Mutant Gy male mice, which have previously been described as having disruption of the phosphate-regulating Phex gene and a spermine synthase gene [Meyer, Henley, Meyer, Morgan, McDonald, Mills and Price (1998) Genomics, 48, 289-295; Lorenz, Francis, Gempel, Böddrich, Josten, Schmahl and Schmidt (1998) Hum. Mol. Genet. 7, 541-547], as well as mutant Hyp male mice, which have disruption of the Phex gene only, were examined along with their respective normal male littermates. Biochemical analyses of extracts of brains, hearts and livers of 5-week-old mice showed that Gy males lacked any significant spermine synthase activity as well as spermine content. Organs of Gy males had a higher spermidine content. This was caused not only by the lack of conversion of spermidine into spermine, but also because of compensatory increases in the activities of other polyamine biosynthetic enzymes. Gy males were half the body weight of their normal male littermates at weaning age. Hyp males, however, were no different in size when compared with their controls. High mortality of Gy males occurs by weaning age and this mortality was shown to be largely post-natal. Embryonic fibroblasts were isolated from Gy males and their normal male littermates and were similarly shown to lack any significant spermine synthase activity as well as spermine content. The lack of spermine, however, had no significant effect on the growth of immortalized fibroblasts or of primary fibroblast cultures. Similarly, there was no difference in the time of senescence of primary fibroblast cultures from Gy males compared with cultures derived from normal male littermates. However, the lack of spermine did increase the sensitivity of immortalized fibroblasts to killing by the chloroethylating agent 1, 3-bis(2-chloroethyl)-N-nitrosourea. Therefore both the Gy male mice and derived embryonic fibroblasts provide valuable models to study the importance of spermine and spermine synthase, without the use of inhibitors which may have additional side effects.

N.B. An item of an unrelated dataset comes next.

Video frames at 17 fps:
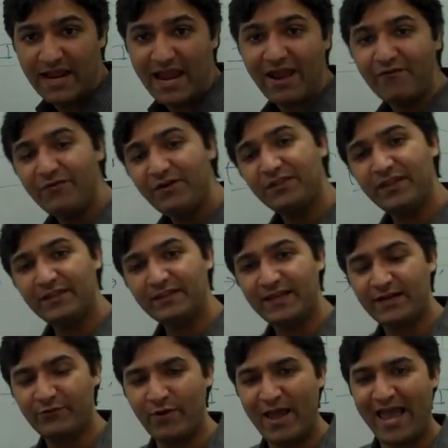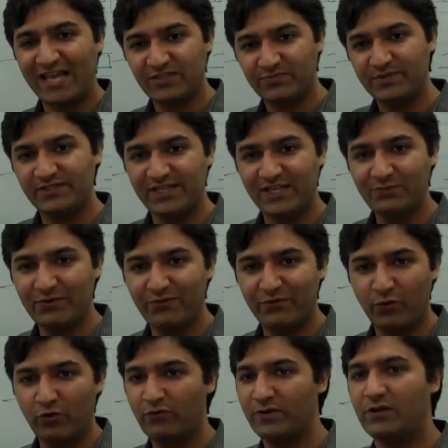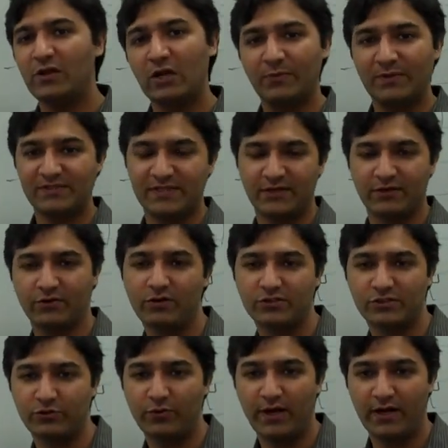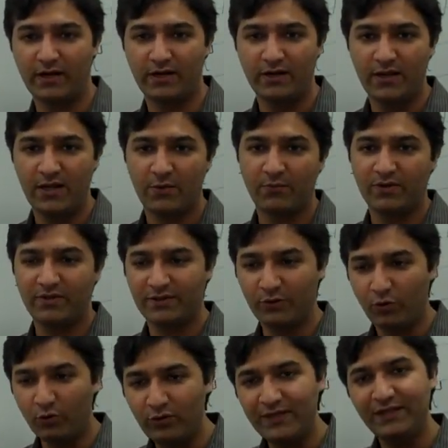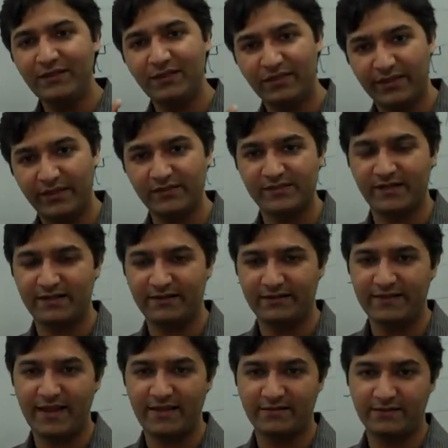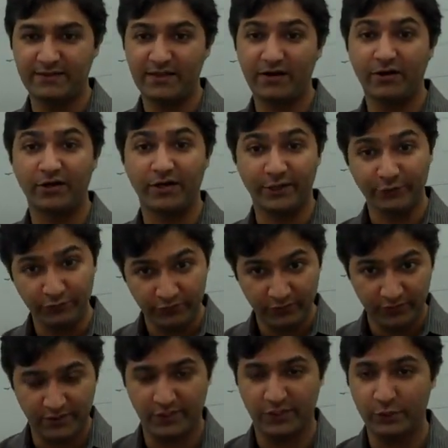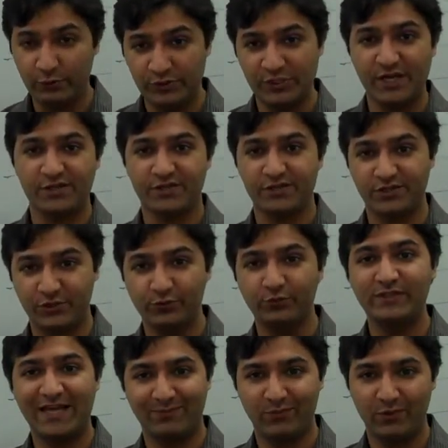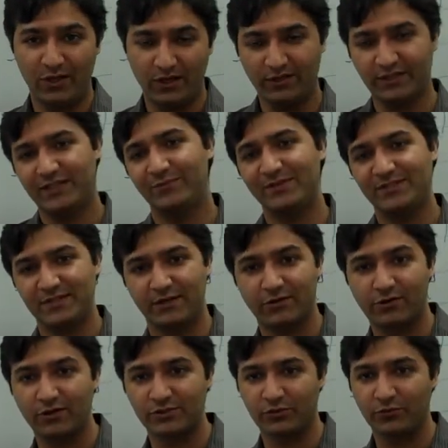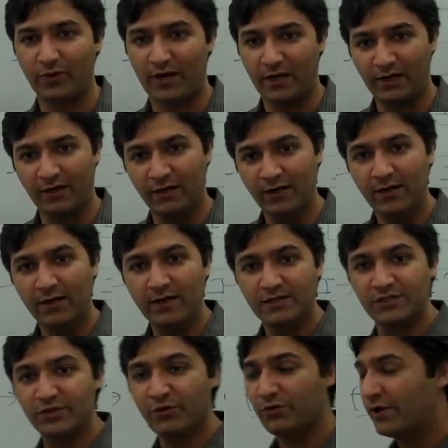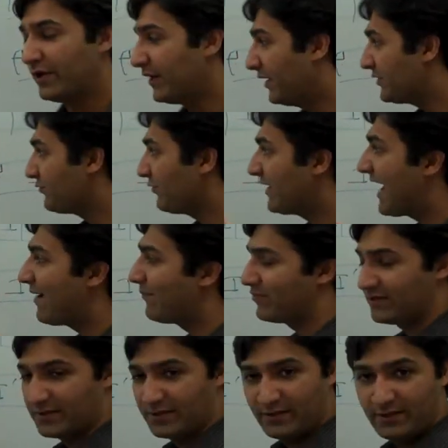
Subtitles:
Everything that has been seen before will not be sent across the wire. But only the things that are new, the new changes to that block, they'll be sent across the wire. So here's what happened.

突变型Gy雄性小鼠先前已被描述为具有磷酸盐调节Phex基因和精胺合酶基因的破坏 [迈耶、亨利、迈耶、摩根、麦克唐纳、米尔斯和普赖斯(1998年)《基因组学》,48卷,289 - 295页;洛伦茨、弗朗西斯、根佩尔、博德里希、约斯滕、施马尔和施密特(1998年)《人类分子遗传学》,7卷,541 - 547页],以及仅具有Phex基因破坏的突变型Hyp雄性小鼠,连同它们各自正常的雄性同窝仔一起接受检查。对5周龄小鼠的脑、心脏和肝脏提取物进行的生化分析表明,Gy雄性小鼠缺乏任何显著的精胺合酶活性以及精胺含量。Gy雄性小鼠的器官具有较高的亚精胺含量。这不仅是由于亚精胺向精胺的转化缺乏,还因为其他多胺生物合成酶活性的代偿性增加。Gy雄性小鼠在断奶时体重仅为其正常雄性同窝仔的一半。然而,Hyp雄性小鼠与它们的对照相比在大小上没有差异。Gy雄性小鼠在断奶时出现高死亡率,并且这种死亡率在很大程度上显示为出生后发生。从Gy雄性小鼠及其正常雄性同窝仔中分离出胚胎成纤维细胞,同样显示缺乏任何显著的精胺合酶活性以及精胺含量。然而,精胺的缺乏对永生化成纤维细胞或原代成纤维细胞培养物的生长没有显著影响。同样,与来自正常雄性同窝仔的培养物相比,Gy雄性小鼠原代成纤维细胞培养物的衰老时间没有差异。然而,精胺的缺乏确实增加了永生化成纤维细胞对氯乙基化剂1,3 - 双(2 - 氯乙基)- N - 亚硝基脲杀伤的敏感性。因此,Gy雄性小鼠及其衍生的胚胎成纤维细胞都提供了有价值的模型,用于研究精胺和精胺合酶的重要性,而无需使用可能有额外副作用的抑制剂。